Ain't firefox brilliant  :Wink: 

----------

## Insanity5902

tweak factor has taken a 17 page thread and written an article about all the tweaks

http://www.tweakfactor.com/articles/tweaks/firefoxtweak/

----------

## Gherald2

 *tweakfactor wrote:*   

> One of my favorites things is that flash is not installed by default. This means no annoying flash ads that dance across the screen. It can be installed later on of course but I keep Firefox free of it and use IE to view Flash pages when needed.

 

Er, IE doesn't come with flash either.

But that's also a ridiculous statement because, while I'm no fan of flash, not having it installed is very annoying when you go to a site like anandtech.com which has about 4 flash animations per page and you have to click through several dialog boxes to tell firefox to not to take you to the macromedia site to download the plugin, since you're much better off emerging it if you really want it.  And supposing you don't want it, those dialog boxes will keep appearing every time you visit a flash site... nasty default behavior.

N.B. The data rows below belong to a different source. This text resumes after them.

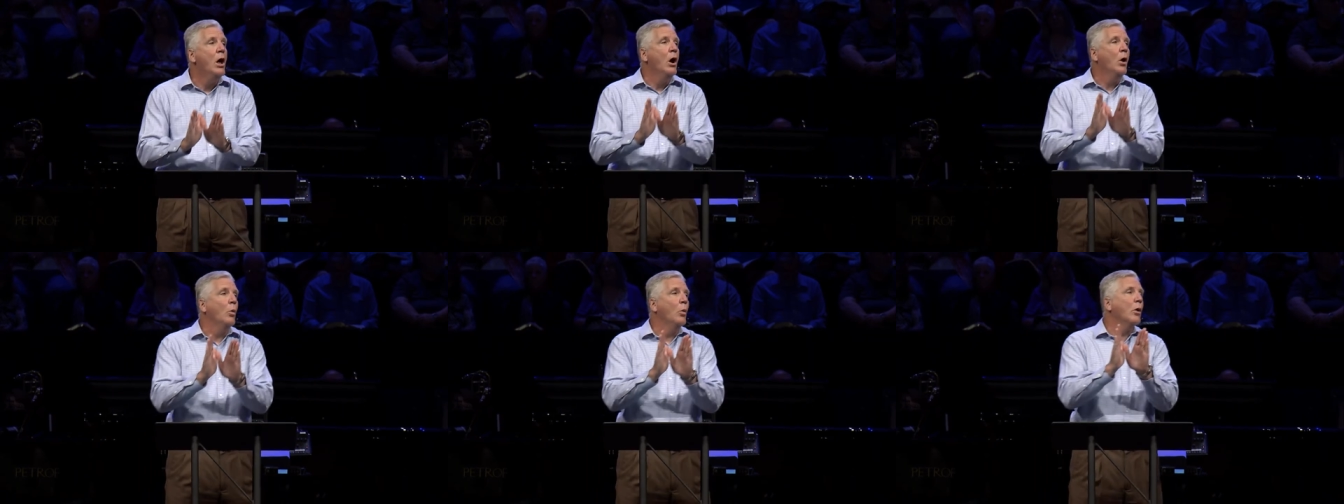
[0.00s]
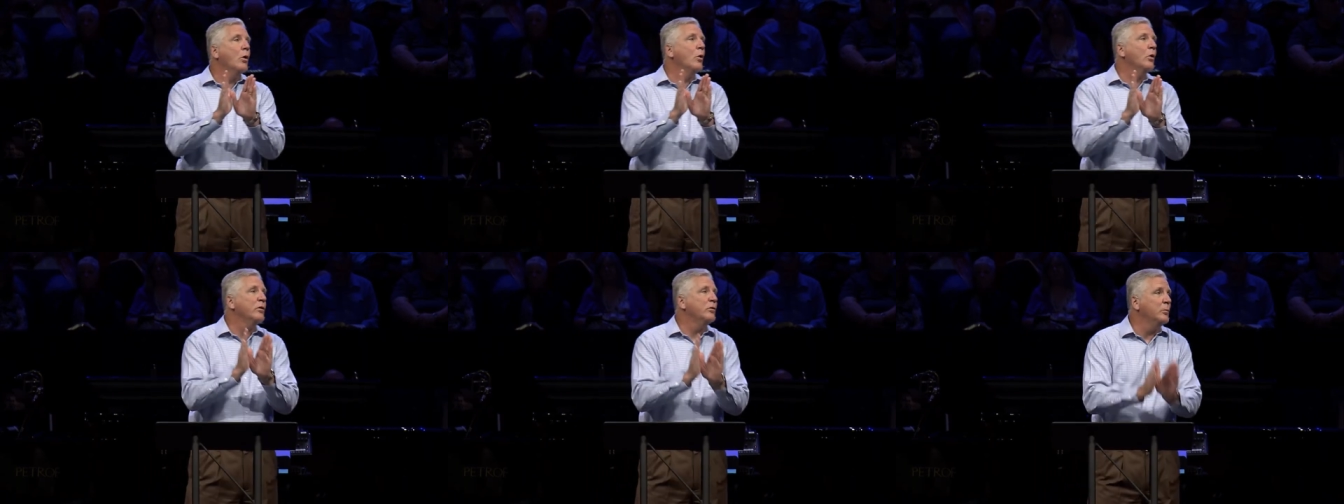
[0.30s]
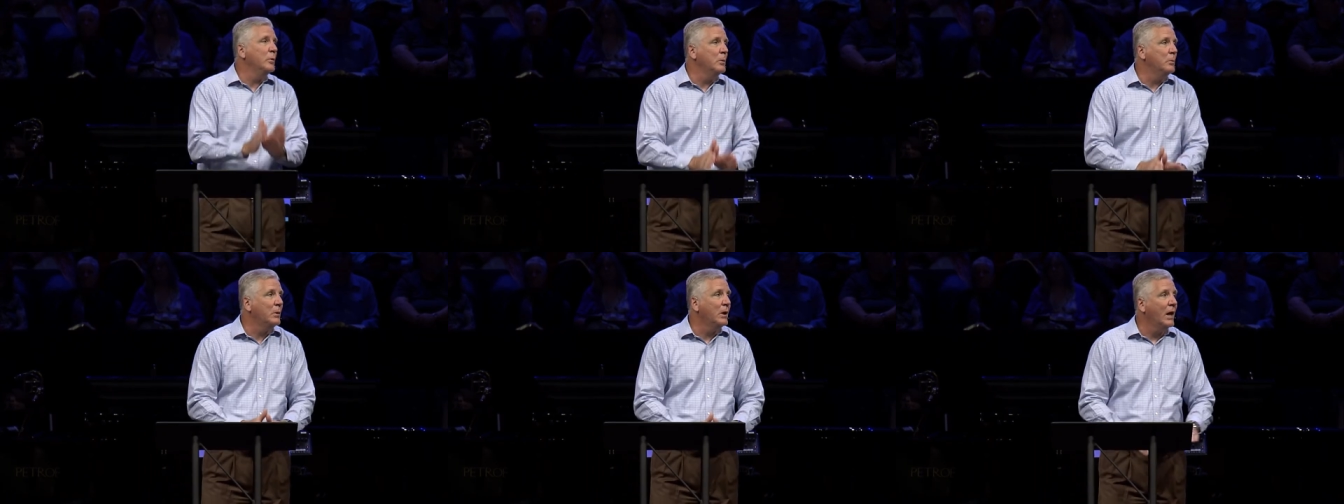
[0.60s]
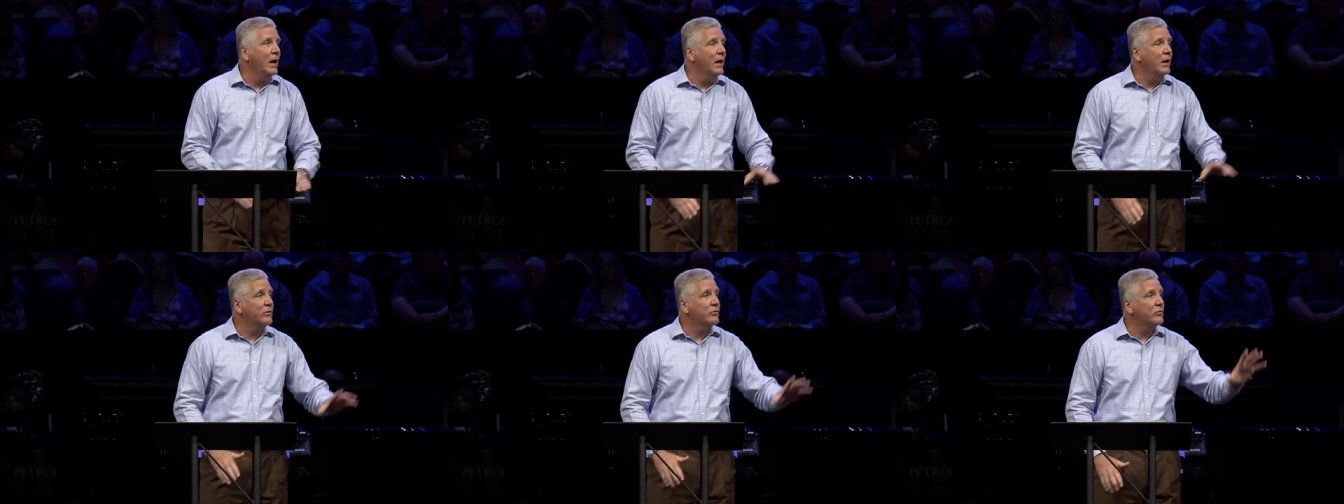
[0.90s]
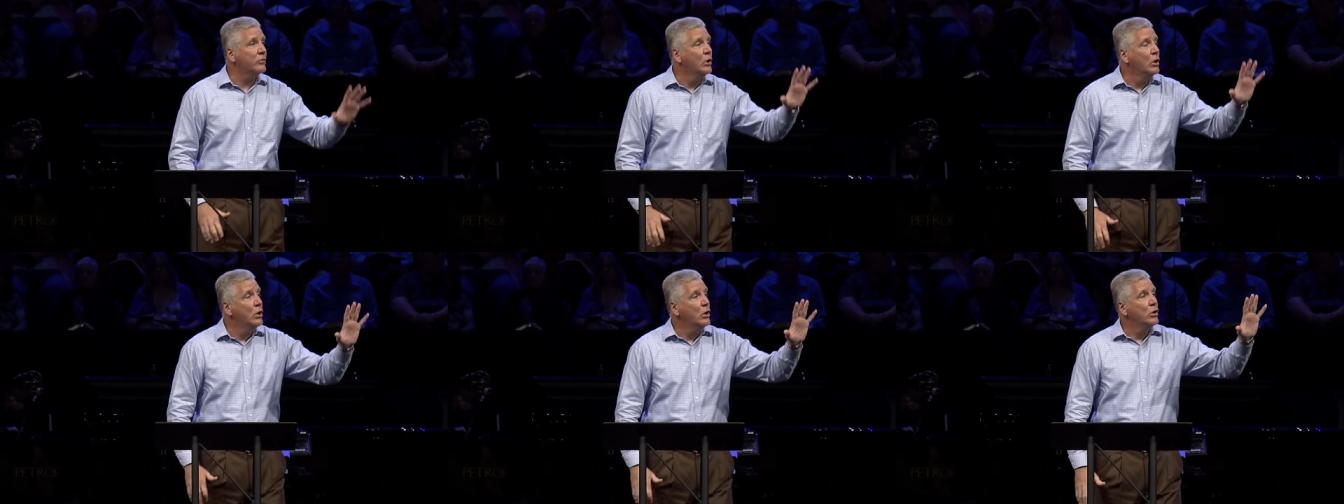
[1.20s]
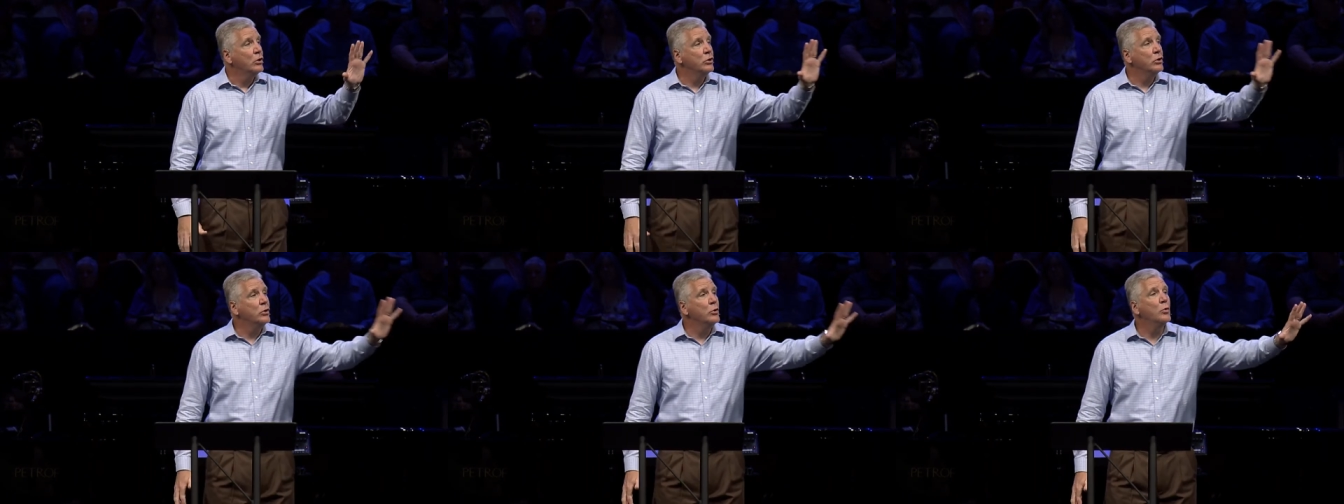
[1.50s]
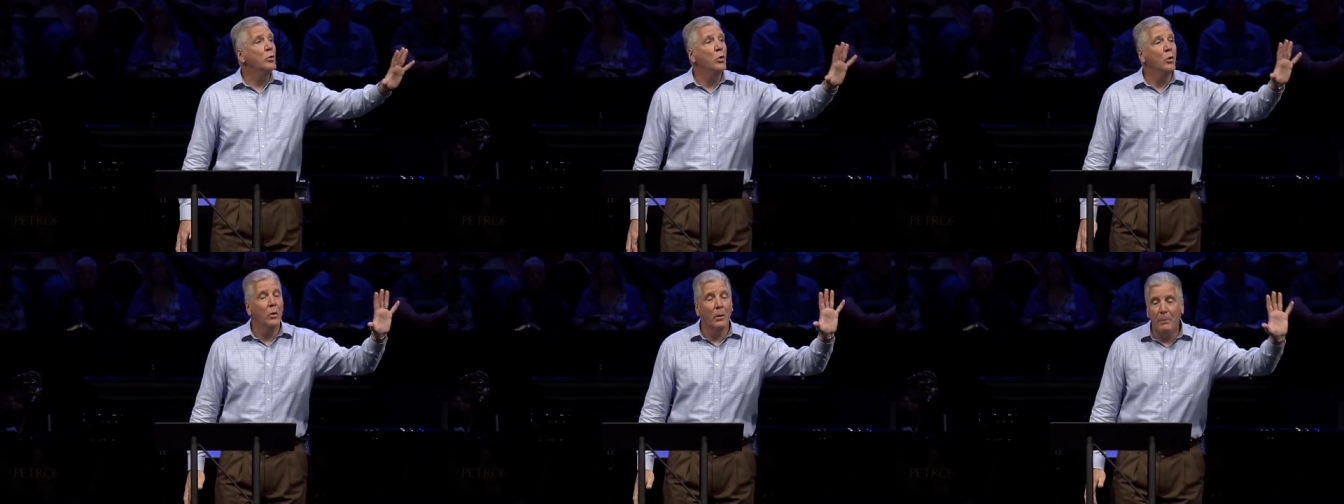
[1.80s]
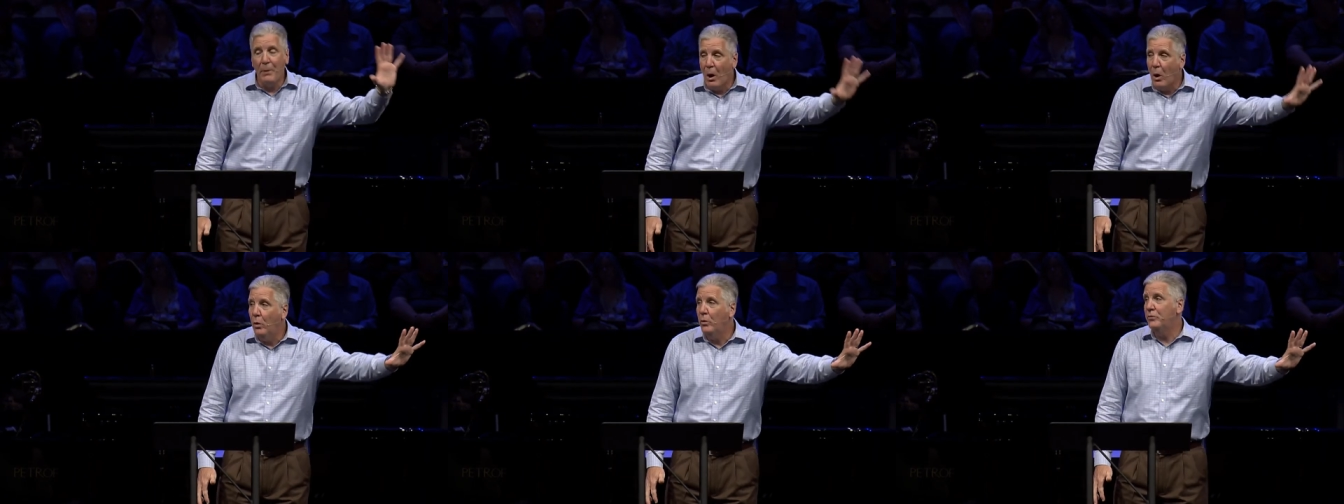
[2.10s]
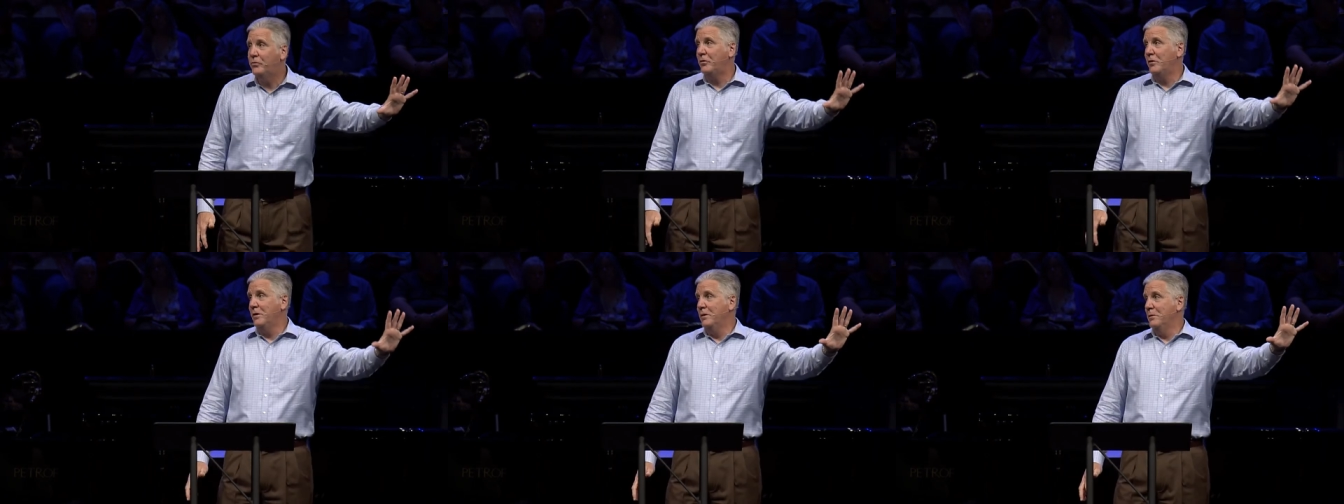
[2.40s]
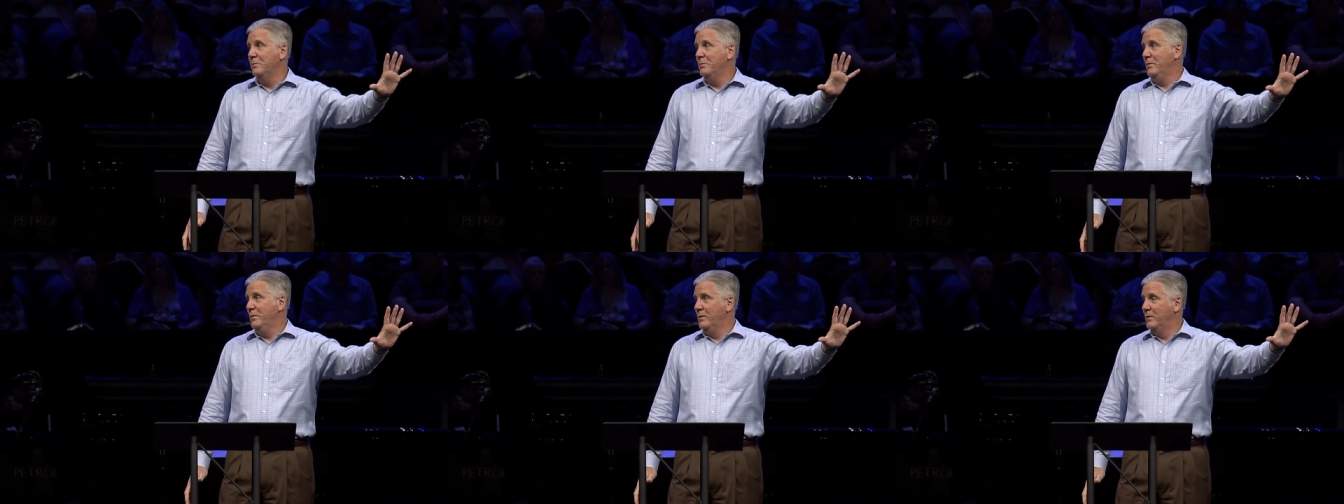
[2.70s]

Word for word: We're going to be blessed. You who oppose him,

The best way to block flash is to use privoxy (emerge privoxy).

EDIT: it appears the flashblock plugin described below is even better... but you should still consider using privoxy for many other reasons : )

----------

## Stolz

Another Tip:

If you double click the 'Bookmarks Toolbar' a new tab will be opnened

and...

There is a extension to enable mouse gestures. You can assign mouse movements to Firefox actions (reload, Go Back, Colse tab,...) more info: http://perso.wanadoo.fr/marc.boullet/ext/extensions-en.html

and one more...

You can tweak lots of options writing in the location bar 'about:config' (without quotes) 

Hope it helps

Stolz

----------

## Wi1d

 *Quote:*   

> Now try it : Go to the URL field at the top and type: gentoo Firefox tips...or portage audio
> 
> Gotta Love Firefox!

 

That's got to be one of the coolest tips I've seen in a long time.   :Very Happy: 

----------

## dkaplowitz

One tip I like that I don't see mentioned is for people like me who like to visit a number of sites for news and stuff without having to use "bookmarks".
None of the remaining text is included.